# What is needed:
All of the entries should be restated word for word, but without their pictures.

(Collected data)
______

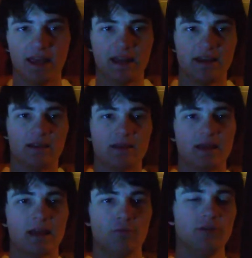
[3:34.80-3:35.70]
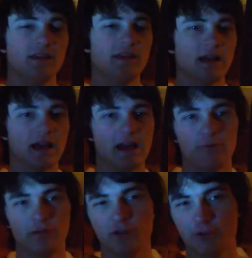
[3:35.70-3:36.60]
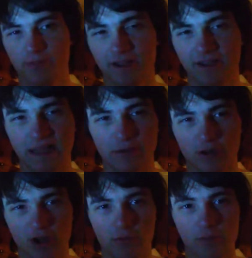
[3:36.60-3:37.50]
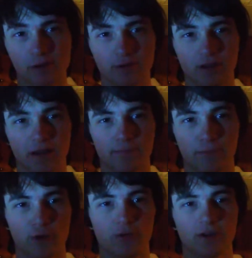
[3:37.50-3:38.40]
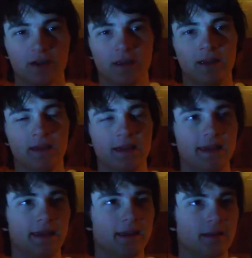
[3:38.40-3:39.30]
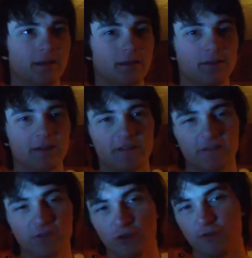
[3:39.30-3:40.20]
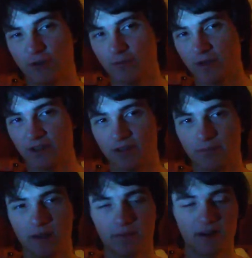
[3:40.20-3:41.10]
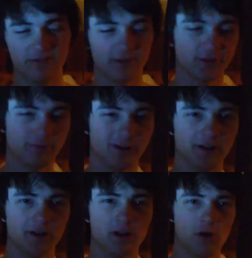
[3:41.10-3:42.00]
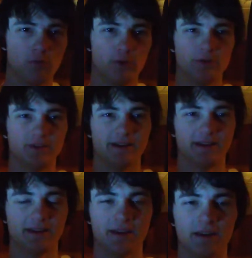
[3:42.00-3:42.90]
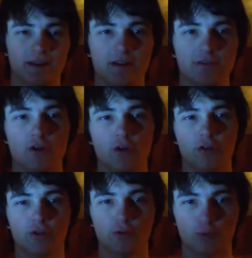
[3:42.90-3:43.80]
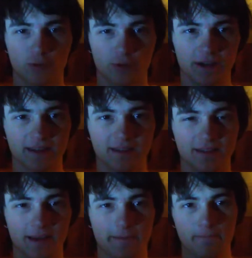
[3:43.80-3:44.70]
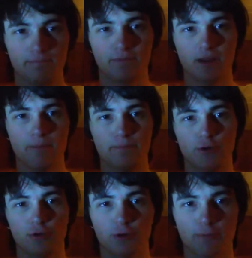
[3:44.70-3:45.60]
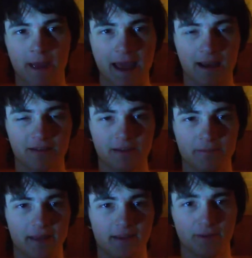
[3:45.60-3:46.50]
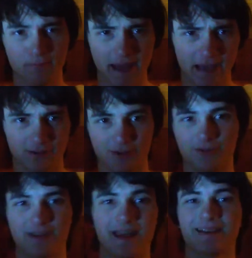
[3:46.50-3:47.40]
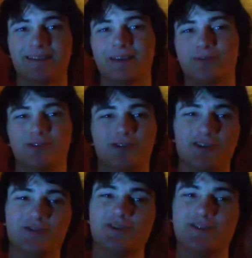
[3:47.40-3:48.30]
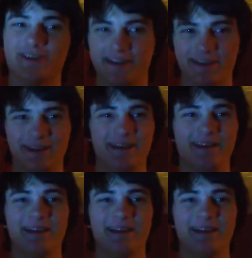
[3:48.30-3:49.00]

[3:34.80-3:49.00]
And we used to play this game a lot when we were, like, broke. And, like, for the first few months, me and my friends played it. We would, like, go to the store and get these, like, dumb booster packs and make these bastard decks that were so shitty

______

# Solution to the exercise:
[3:34.80-3:35.70]
[3:35.70-3:36.60]
[3:36.60-3:37.50]
[3:37.50-3:38.40]
[3:38.40-3:39.30]
[3:39.30-3:40.20]
[3:40.20-3:41.10]
[3:41.10-3:42.00]
[3:42.00-3:42.90]
[3:42.90-3:43.80]
[3:43.80-3:44.70]
[3:44.70-3:45.60]
[3:45.60-3:46.50]
[3:46.50-3:47.40]
[3:47.40-3:48.30]
[3:48.30-3:49.00]

[3:34.80-3:49.00]
And we used to play this game a lot when we were, like, broke. And, like, for the first few months, me and my friends played it. We would, like, go to the store and get these, like, dumb booster packs and make these bastard decks that were so shitty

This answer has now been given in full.